Just because a bunch of text looks to you like it's one long set of characters doesn't mean that's how a SAX parser will report it. You need to explicitly group characters that your application thinks belong together. For example, consider this XML fragment:


<asana>Vrichikasana &mdash; Scorpion</asana>

Certainly you'll see callbacks for the element boundaries, and for the various characters. But how many callbacks will you see for those characters? It'd be legal (but annoying) for the parser to report one character per callback. More typically, parsers would report the characters before and after the mdash entity reference using one callback each, and also report the entity reference (plus its contents, whatever they are). Some parsers that don't report the entity reference would make only one characters() callback for the whole thing, assuming the entity is the standard ISO entity for Unicode character U+2014. There are even more legal ways to report that simple block of text. Your event handler needs to work with all of them.

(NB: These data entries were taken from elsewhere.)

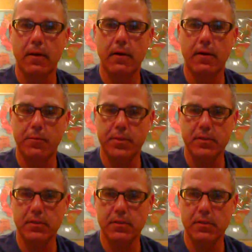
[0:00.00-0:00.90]
of
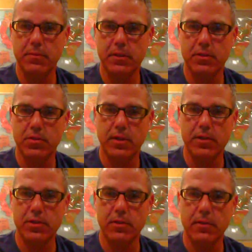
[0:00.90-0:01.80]
business
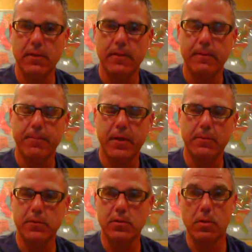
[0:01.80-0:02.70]
administration.
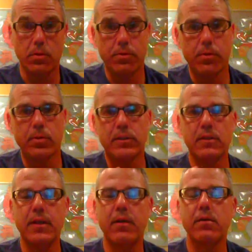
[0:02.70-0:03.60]
So though it's a
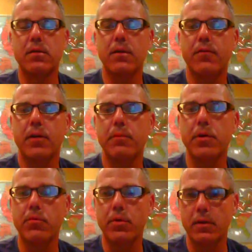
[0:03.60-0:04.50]
narrative, it can
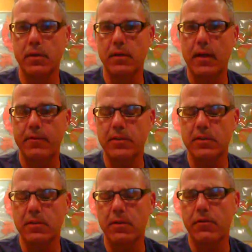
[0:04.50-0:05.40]
be written
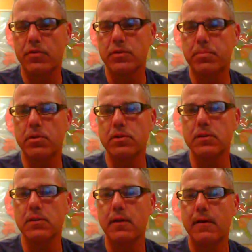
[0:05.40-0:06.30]
obviously in the first
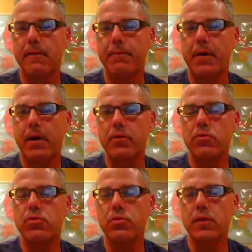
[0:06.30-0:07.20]
person.
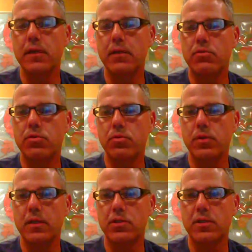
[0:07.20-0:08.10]
You do need to
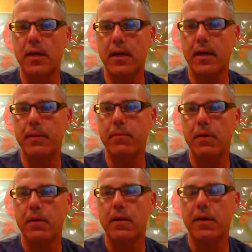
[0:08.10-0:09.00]
each
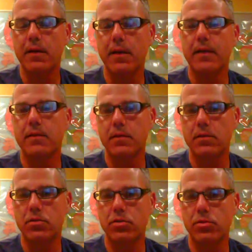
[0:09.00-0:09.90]
time connect it
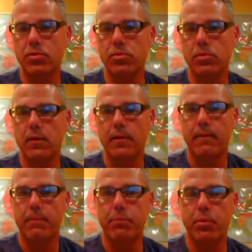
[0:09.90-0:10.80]
to
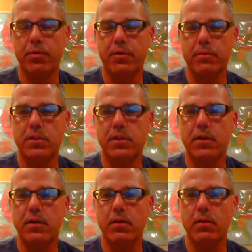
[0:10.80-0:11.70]
both the
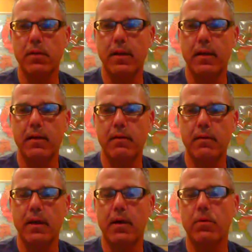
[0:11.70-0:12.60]
material and
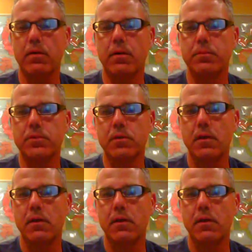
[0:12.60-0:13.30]
the outcomesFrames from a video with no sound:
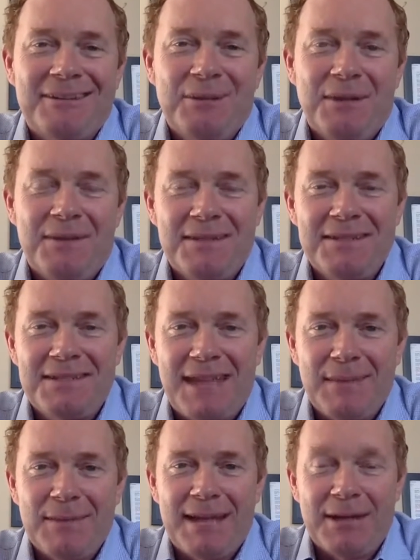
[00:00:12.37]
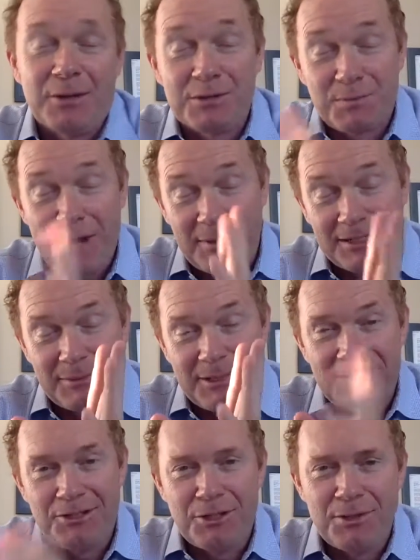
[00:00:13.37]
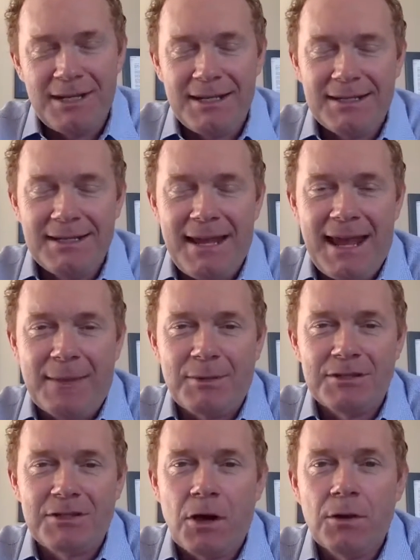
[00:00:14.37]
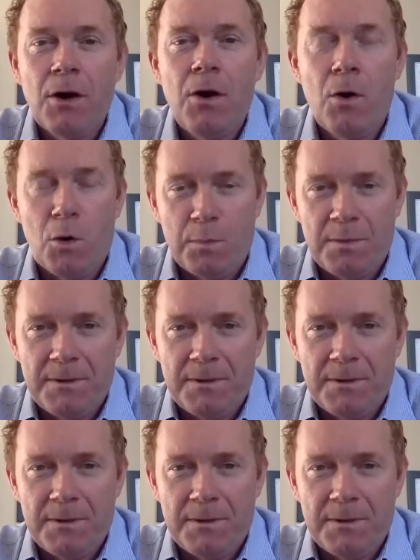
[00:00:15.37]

In this segment, I know it's probably going to be a unique name, but it's called Hope.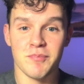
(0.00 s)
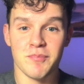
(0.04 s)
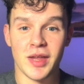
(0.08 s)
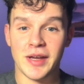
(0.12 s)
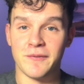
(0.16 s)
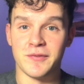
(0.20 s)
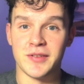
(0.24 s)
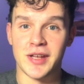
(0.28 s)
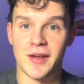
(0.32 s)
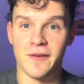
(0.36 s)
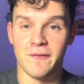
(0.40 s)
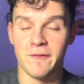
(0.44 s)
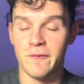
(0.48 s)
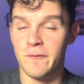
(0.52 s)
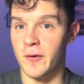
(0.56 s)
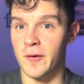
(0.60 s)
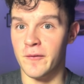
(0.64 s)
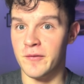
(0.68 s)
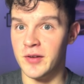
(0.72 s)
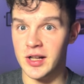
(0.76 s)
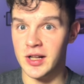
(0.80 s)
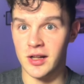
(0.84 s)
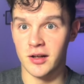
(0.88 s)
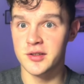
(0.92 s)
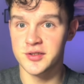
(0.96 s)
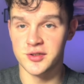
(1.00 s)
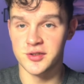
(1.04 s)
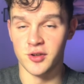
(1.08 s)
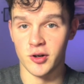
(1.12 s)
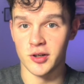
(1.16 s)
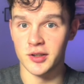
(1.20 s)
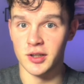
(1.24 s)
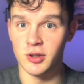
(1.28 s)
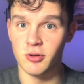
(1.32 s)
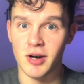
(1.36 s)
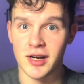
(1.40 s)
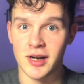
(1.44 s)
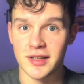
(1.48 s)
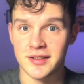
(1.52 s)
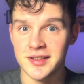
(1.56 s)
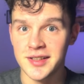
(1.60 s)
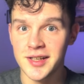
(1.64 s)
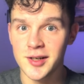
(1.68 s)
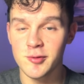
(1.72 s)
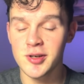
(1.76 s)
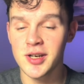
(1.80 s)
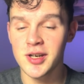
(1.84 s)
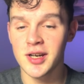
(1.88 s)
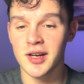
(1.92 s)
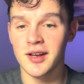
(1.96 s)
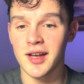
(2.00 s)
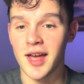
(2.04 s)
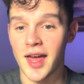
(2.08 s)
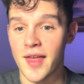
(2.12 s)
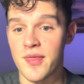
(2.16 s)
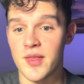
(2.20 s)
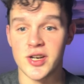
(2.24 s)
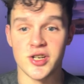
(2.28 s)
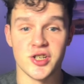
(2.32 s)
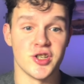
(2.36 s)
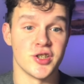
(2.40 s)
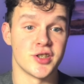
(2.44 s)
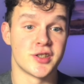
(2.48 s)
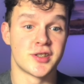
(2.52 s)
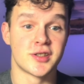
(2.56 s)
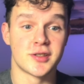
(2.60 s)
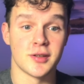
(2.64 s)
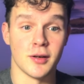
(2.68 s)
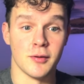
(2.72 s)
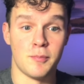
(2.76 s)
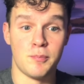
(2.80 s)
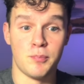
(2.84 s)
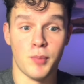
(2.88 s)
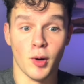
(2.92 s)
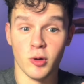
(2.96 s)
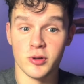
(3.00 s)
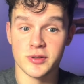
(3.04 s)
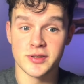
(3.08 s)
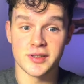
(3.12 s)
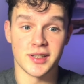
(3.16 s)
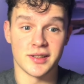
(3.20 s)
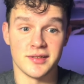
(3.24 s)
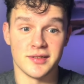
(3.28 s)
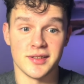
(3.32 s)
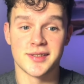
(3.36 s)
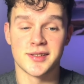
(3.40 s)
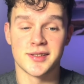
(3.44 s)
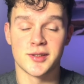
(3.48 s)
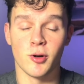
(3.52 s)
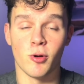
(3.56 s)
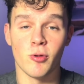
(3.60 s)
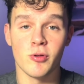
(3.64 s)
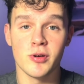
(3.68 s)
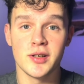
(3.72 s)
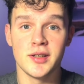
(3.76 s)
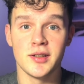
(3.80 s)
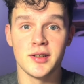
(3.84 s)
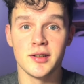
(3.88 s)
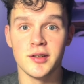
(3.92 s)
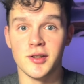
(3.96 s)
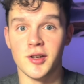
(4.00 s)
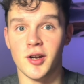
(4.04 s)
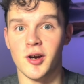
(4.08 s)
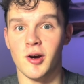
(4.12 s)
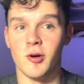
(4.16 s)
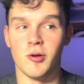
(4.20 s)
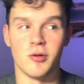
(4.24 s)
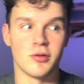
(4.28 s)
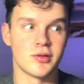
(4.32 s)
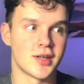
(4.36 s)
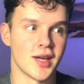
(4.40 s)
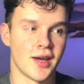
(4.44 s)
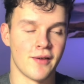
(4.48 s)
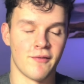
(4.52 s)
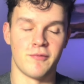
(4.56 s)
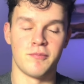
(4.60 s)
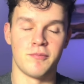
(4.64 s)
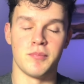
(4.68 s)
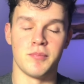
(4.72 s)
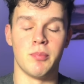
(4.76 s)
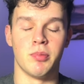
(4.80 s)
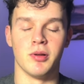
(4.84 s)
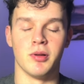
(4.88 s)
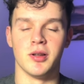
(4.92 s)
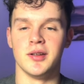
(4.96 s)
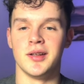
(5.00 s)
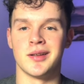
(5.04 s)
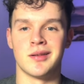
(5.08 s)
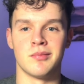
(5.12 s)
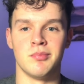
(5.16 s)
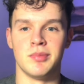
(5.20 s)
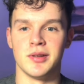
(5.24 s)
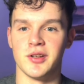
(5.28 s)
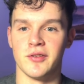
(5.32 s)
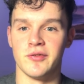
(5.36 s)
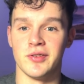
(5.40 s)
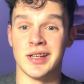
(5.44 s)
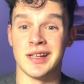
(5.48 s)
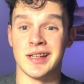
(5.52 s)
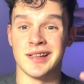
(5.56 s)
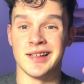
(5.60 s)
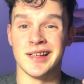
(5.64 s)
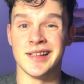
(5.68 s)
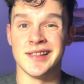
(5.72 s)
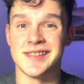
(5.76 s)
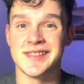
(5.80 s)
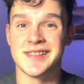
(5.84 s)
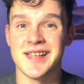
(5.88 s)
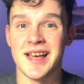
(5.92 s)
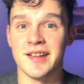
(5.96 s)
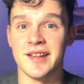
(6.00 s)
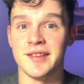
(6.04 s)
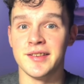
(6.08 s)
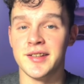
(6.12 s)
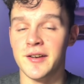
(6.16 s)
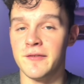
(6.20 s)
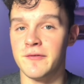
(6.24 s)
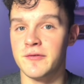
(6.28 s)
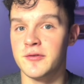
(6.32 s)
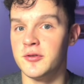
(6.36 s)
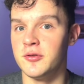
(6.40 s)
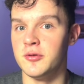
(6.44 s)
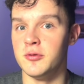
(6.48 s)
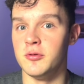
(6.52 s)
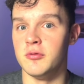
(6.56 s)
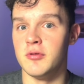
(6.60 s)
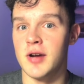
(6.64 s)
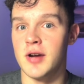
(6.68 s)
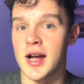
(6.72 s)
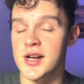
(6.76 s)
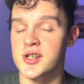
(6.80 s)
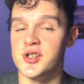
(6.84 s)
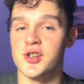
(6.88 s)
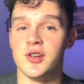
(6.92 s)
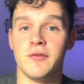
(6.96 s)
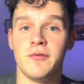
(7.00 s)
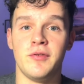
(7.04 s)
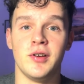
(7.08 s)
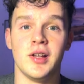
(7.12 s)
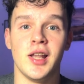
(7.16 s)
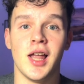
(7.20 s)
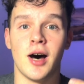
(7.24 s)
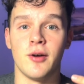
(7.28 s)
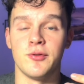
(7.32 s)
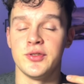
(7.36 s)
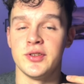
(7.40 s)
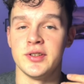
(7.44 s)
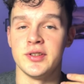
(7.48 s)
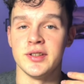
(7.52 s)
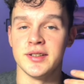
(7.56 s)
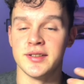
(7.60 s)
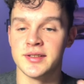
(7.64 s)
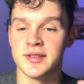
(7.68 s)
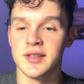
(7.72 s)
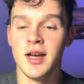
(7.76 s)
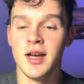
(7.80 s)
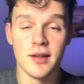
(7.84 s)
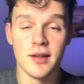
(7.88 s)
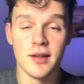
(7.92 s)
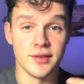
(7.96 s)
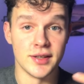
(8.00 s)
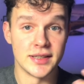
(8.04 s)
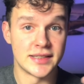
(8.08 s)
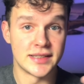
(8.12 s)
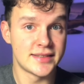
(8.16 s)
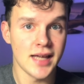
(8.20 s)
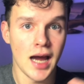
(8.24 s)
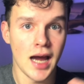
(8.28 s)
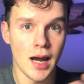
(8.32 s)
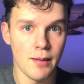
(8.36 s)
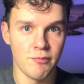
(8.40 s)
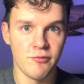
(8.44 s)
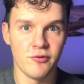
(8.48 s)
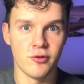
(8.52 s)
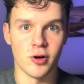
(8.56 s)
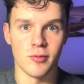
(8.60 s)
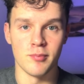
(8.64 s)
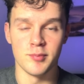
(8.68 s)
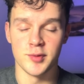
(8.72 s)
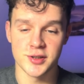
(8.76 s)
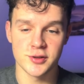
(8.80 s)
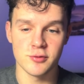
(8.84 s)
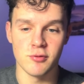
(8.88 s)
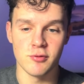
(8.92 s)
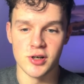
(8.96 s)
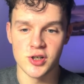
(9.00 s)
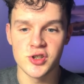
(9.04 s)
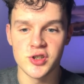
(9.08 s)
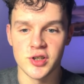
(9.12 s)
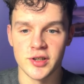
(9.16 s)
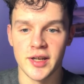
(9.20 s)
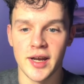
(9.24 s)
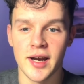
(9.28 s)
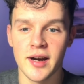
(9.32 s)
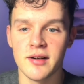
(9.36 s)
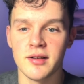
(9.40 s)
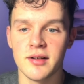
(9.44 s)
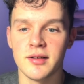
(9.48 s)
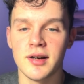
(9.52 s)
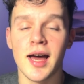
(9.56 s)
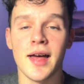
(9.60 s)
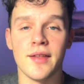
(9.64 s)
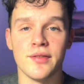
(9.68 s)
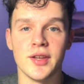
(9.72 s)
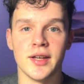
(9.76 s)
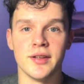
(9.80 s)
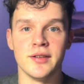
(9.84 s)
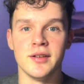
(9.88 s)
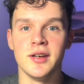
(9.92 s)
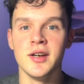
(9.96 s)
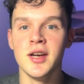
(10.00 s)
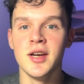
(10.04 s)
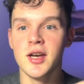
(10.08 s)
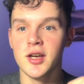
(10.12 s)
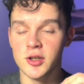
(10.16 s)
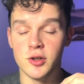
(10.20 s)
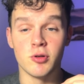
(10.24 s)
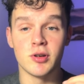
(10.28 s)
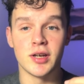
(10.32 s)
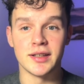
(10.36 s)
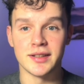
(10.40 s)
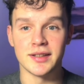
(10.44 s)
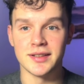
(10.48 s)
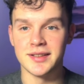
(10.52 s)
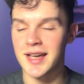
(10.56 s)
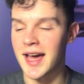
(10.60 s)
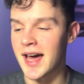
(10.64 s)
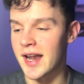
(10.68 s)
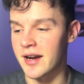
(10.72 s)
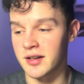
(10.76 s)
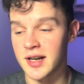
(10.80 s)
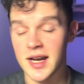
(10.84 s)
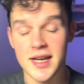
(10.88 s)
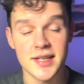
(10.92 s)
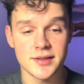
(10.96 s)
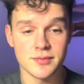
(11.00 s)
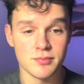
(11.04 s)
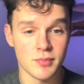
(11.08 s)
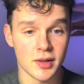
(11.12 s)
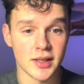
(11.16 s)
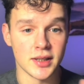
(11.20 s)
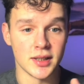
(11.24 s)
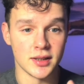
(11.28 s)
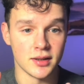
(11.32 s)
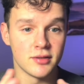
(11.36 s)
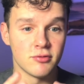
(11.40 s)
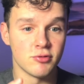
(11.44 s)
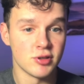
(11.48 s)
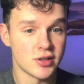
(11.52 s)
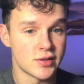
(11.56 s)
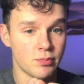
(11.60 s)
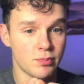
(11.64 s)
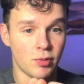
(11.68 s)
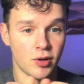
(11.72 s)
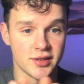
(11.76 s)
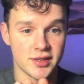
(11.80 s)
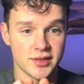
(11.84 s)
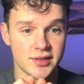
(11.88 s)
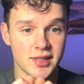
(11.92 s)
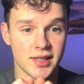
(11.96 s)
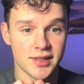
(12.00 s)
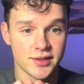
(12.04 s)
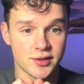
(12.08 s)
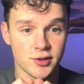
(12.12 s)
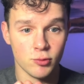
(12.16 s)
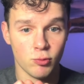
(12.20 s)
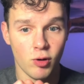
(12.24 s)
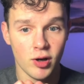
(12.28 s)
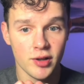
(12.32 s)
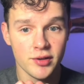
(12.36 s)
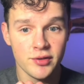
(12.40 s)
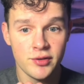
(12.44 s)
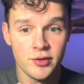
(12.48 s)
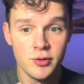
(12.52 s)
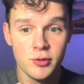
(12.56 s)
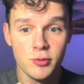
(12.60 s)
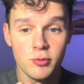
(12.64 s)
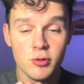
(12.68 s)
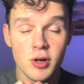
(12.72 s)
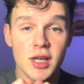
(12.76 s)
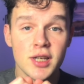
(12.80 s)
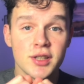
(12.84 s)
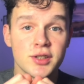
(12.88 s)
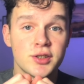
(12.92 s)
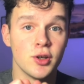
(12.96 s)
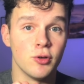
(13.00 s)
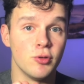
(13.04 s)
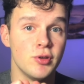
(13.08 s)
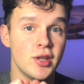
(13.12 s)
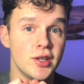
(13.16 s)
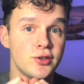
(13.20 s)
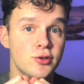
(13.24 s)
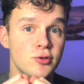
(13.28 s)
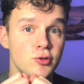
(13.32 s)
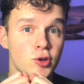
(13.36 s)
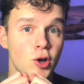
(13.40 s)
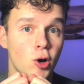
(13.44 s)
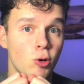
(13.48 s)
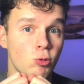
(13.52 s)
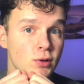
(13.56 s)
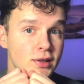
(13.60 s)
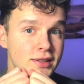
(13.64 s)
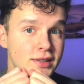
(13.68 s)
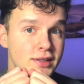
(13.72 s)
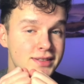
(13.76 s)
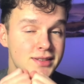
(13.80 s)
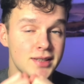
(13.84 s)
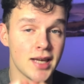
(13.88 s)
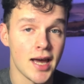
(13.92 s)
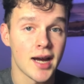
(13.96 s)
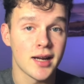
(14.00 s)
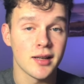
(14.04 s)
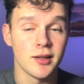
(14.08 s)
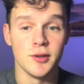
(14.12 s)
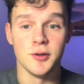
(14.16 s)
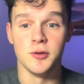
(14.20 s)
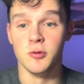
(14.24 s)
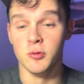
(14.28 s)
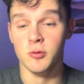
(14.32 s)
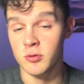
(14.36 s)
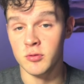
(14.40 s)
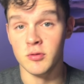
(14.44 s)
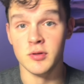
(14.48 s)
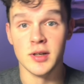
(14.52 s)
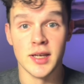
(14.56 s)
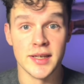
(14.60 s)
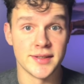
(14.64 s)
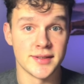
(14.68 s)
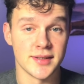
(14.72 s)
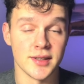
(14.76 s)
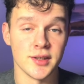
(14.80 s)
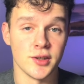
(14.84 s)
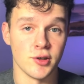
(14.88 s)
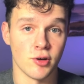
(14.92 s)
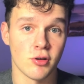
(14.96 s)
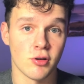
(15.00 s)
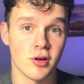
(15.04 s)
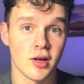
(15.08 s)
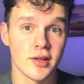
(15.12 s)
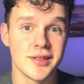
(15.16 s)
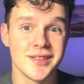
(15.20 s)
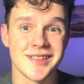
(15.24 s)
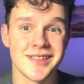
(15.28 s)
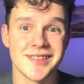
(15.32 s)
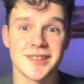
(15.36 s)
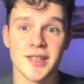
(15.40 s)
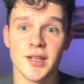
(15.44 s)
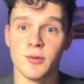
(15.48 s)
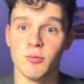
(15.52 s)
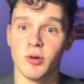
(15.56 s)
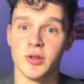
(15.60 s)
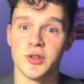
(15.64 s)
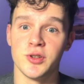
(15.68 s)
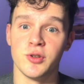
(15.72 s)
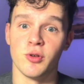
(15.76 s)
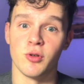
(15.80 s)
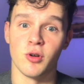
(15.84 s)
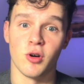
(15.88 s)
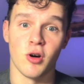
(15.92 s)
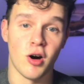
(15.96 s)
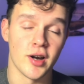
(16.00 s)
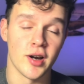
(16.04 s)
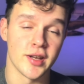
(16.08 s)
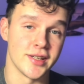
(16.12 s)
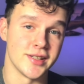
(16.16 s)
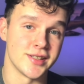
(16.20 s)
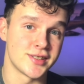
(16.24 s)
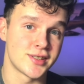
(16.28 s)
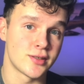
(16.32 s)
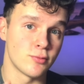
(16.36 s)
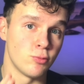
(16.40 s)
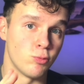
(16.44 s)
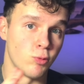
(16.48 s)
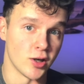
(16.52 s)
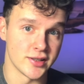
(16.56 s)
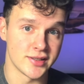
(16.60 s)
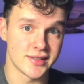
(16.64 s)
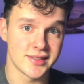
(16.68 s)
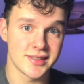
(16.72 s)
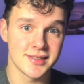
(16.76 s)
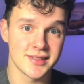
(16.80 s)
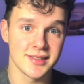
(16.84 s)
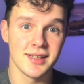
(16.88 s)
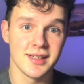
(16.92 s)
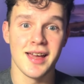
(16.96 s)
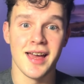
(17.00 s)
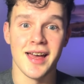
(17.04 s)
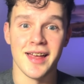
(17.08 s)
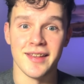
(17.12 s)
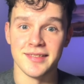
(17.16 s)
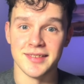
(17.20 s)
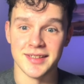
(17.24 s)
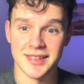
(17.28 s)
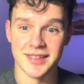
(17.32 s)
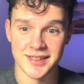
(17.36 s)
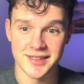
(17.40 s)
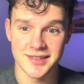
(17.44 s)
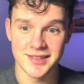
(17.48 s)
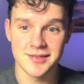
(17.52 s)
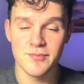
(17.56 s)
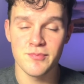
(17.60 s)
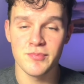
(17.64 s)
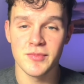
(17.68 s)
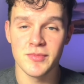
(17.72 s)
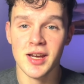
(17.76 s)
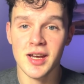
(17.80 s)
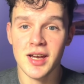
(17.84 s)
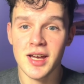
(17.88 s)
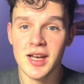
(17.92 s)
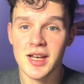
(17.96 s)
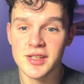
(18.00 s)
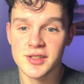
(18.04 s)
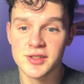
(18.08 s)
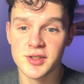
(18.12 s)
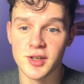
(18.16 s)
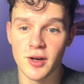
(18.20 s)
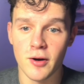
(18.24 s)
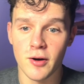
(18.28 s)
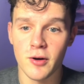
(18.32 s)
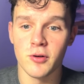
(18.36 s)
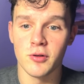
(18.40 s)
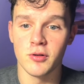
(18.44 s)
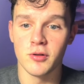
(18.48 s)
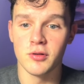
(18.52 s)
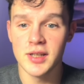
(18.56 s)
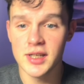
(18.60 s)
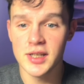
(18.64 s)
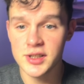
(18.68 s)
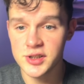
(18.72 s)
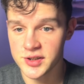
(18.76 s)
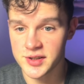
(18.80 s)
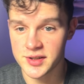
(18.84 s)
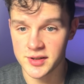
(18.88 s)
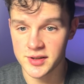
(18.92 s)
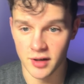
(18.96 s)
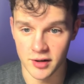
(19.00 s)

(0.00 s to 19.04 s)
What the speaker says: if they fulfill certain criteria, and then just posting the story, give people a little bit of an incentive to actually fill out this type form, this questionnaire, and then you can gather as many responses as you want to, so that you know exactly who is in your audience and what your audience wants and needs. So let's just start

The solution is to buffer up all the characters you receive in the characters() callback. You could just append to a String, but that's not particularly efficient. It's easier to use a StringBuffer, since one StringBuffer.append() signature is an exact match for the parameters in this callback, and it's easy to turn those into a String later:


class MyHandler implements ContentHandler {

	private StringBufferchars = new StringBuffer ();



	public void characters (char buf [], int offset, int length)

	throws SAXException

		{ chars.append (buf, offset, length); }



	private String getCharacters ()

	{

		String retval = chars.toString ();

		chars.setLength (0);

		return retval;

	}



	... lots more in this class!

}

And now the interesting question is: when to collect that set of buffered characters to do something interesting with it? The answer depends on what your application is doing, but it'll usually be in endElement() or startElement(). Sometimes you'll collect the characters when there's a processingInstruction(), or, more rarely, when a comment() is reported. As a rule, avoid treating CDATA sections or entity expansions as if characters inside them were somehow special. Such boundaries are primarily for authoring convenience, and they shouldn't matter except to editor applications.

One scenario that's easy to handle is what's sometimes called "data elements" -- which contain text only and no other elements. (Their DTD content model might be (#PCDATA).) When you know that's what you're working with, collect the element's data in endElement(). That transparently ignores things like comments and PIs that might have been inside the element, as well as any entity or CDATA section boundaries found there. It's harder to give general rules for other kinds of content model, which is in part why many people like to specify the data style of element rather than allowing "mixed content" or using unrestricted content models like ANY. When a startElement() call needs to indicate the end of some text, your code can get complicated.

Remember that if you're using DTDs, you'll likely get some calls to ignorableWhitespace() to report characters in "element content" models. I usually like to just discard all such characters, since they're known to be semantically meaningless. But sometimes that's not an option, and the solution is instead to call characters() with the ignorable whitespace characters. The parameters are the same; you don't even need to reorder them.


public void ignorableWhitespace (char buf [], int offset, int length)

throws SAXException

	{ characters (buf, offset, length); }

If you used only element content models and text-only content models, it'd be easy to get all the useful text from a valid XML document. It would be the content of "data elements" that you'd get when endElement() is called or in attribute values from startElement(). The rest would be ignorable whitespace, which you'd ignore.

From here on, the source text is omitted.